Philip was dropped by HarperCollins and Working Partners in 2020 for adding the hashtag #IStandWithJKRowling to her Twitter profile. She is seeking to take a case to the employment tribunal, alleging discrimination on grounds of gender-critical belief. She too has confirmed that she received no support or help from the SoA, or from Ms Harris.
It is possible that Ms Harris is referring to other authors—but we are at a loss to think who they might be, since she says that both the unnamed people she refers to are heavily involved in efforts to get her to step down, and obviously we know all the people involved in this campaign.
Moreover, Ms Harris fails to mention that several other signatories have asked the society for help and not received it, or asked the society to be more active in supporting authors’ free speech and opposing the harassment that gender-critical women such as Rowling experience. To our knowledge, all have been rebuffed. We would be pleased to hear if there are gender-critical authors who have had better experiences with either the society or Ms Harris, because we do not know of any.

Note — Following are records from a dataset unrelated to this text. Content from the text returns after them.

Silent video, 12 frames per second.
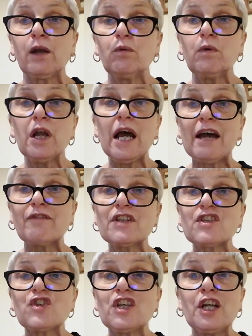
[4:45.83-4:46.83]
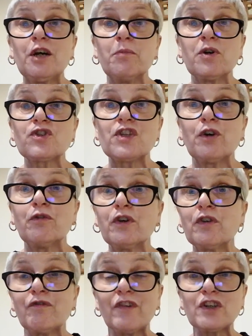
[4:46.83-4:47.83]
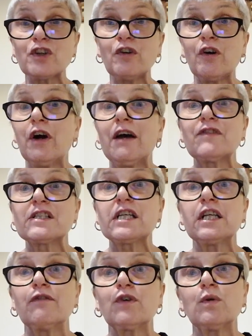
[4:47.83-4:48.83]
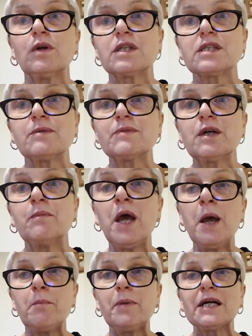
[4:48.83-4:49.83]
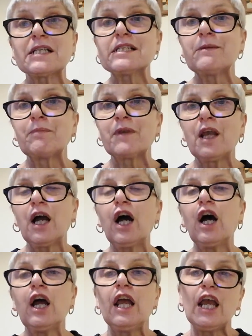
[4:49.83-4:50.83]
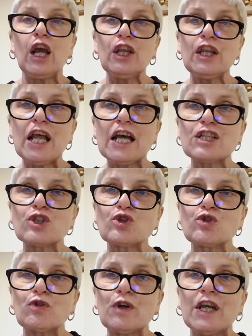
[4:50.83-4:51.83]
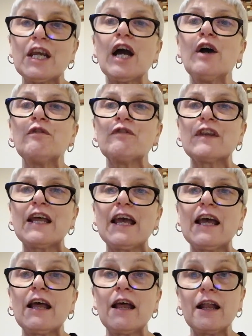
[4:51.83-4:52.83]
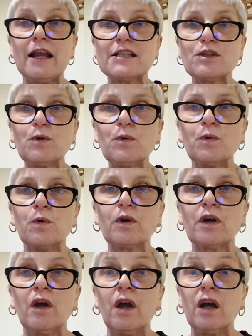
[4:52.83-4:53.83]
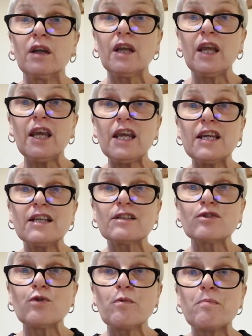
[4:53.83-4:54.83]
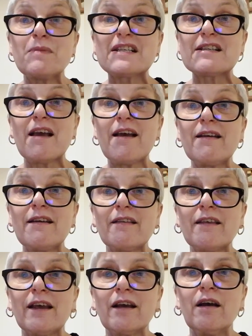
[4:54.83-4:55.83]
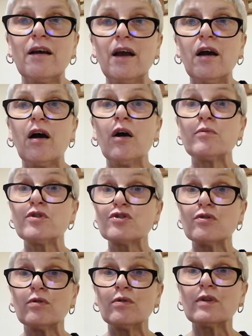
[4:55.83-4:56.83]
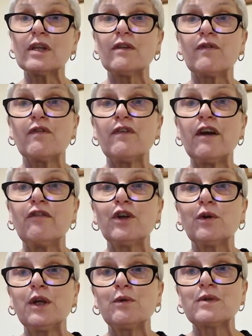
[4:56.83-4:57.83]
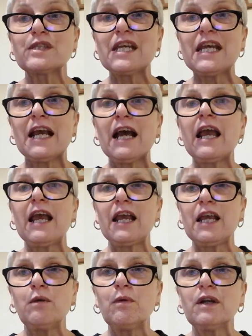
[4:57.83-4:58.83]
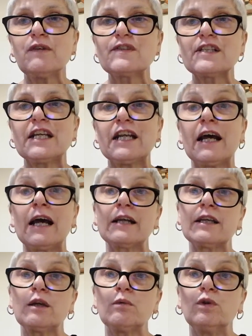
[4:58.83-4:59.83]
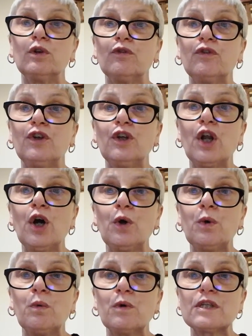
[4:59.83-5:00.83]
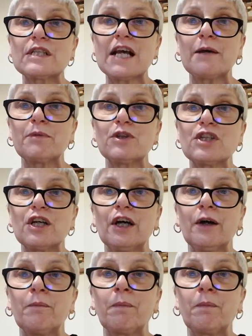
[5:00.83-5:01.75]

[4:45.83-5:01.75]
"Well, I haven't seen her myself. In fact, I haven't seen her for quite some time, but in that tree over there is a hawk, and he does not miss anything. I'm sure that if the Fairy Queen was here, he will have seen her and he will know what has happened to her.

I am so pleased this is being taken up by you and your colleagues. I am the mother of an autistic 17yo girls who has been on the Tavistock waiting list for 5 years, and offered no counselling or support in the interim because the affirmative approach is enshrined in schools, social services, GP practices and CAHMS - even though, privately, all those we deal with disagree with the approach, especially in my child’s case. I cannot speak out for fear of being labelled transphobic. To complicate issues, I am about to start a PhD in creative writing (including writing a novel) on the theme of ‘representations of mothers and motherhood in domestic noir crime fiction’, and even my supervisor worries that we will not be allowed to used terms such as ‘mother’ or ‘motherhood’ in my final dissertation. I cannot speak up publicly as to do so risks alienating a child who has yet to realise they cannot changed sex and that gender ideology is a poisonous cult that may, ultimately, harm them. It puts my future employability within the academic arena at risk as I may not be hired in academia as a ‘gender atheist’. But, lastly, I have two novels I have almost completed as part of my MA, for which I have received distinctions and encouragement to submit to agents. I cannot risk tainting my reputation by vocalising my opinion that, whilst I firmly believe all persons who have transitioned medically and who qualify for a GRC should be offered compassion, protection and the freedom to live their lives safely, I also know that biological sex is immutable and that a balance needs to be achieved between ensuring the rights of transitioning/transitioned individuals against those of biological women. That I cannot expect the SoA or other bodies to support me should I imply my position on this - or other issues - at any point is an insidious erosion of my right to speak freely as I know I have no safety net, no support and no protection should I become the target of bullies and receive threats. The SoA’s conduct, its refusal to condemn the tweets and conduct of its Management Ctee Chairperson, has just proved that we do not have free speech, regardless of the laws which are supposed to protect us.
As a writer and literature worker, I believe that everyone involved in the industry should enjoy the freedom to express themselves creatively and feel able freely to debate matters of social and cultural concern. I think disagreement is a sign of a healthy democracy - and should not be readily ascribed to hatred, fear or be seen as evidence of a need for some kind of 're-education.' The chair of the organisation that represents all authors officially, needs to enjoy the confidence of a broad spectrum of writers. They must also be willing to advocate actively on behalf of those whose views differ from their own.